WHAT TO DO -> Reproduce, character for character, the lines below from the first through the one with "[00:00:00.90]". Leave pictures out.

== TASK MATERIAL ==

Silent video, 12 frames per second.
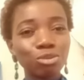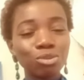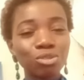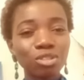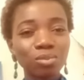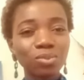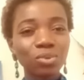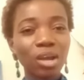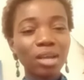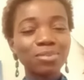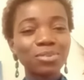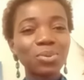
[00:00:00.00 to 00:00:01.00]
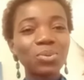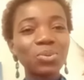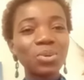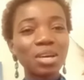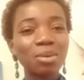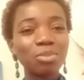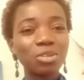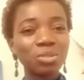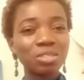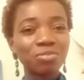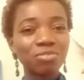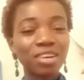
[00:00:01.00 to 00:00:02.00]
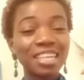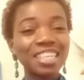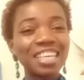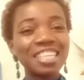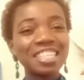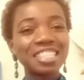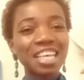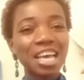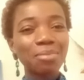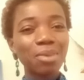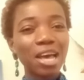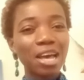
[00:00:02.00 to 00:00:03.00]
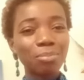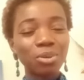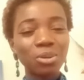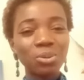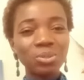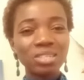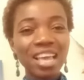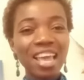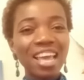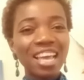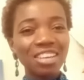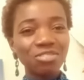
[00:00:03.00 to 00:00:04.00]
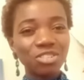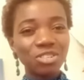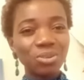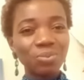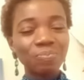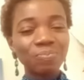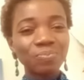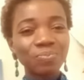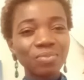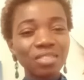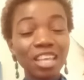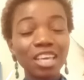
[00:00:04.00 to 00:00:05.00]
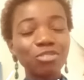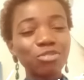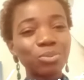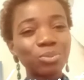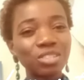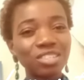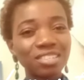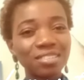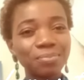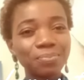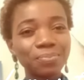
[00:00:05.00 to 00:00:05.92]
do subscribe so you can be notified anytime I upload a video. Thank you for watching.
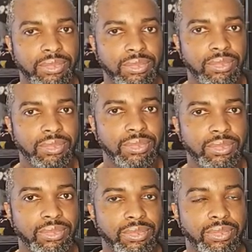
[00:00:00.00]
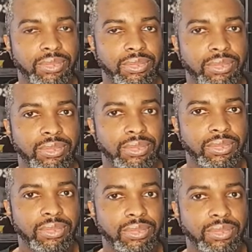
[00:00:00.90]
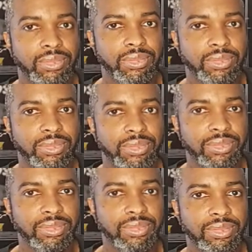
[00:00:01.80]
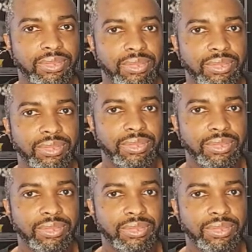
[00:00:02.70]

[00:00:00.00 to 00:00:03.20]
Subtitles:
This person isn't speaking.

===

RESULT OF THIS TASK ->
Silent video, 12 frames per second.
[00:00:00.00 to 00:00:01.00]
[00:00:01.00 to 00:00:02.00]
[00:00:02.00 to 00:00:03.00]
[00:00:03.00 to 00:00:04.00]
[00:00:04.00 to 00:00:05.00]
[00:00:05.00 to 00:00:05.92]
do subscribe so you can be notified anytime I upload a video. Thank you for watching.
[00:00:00.00]
[00:00:00.90]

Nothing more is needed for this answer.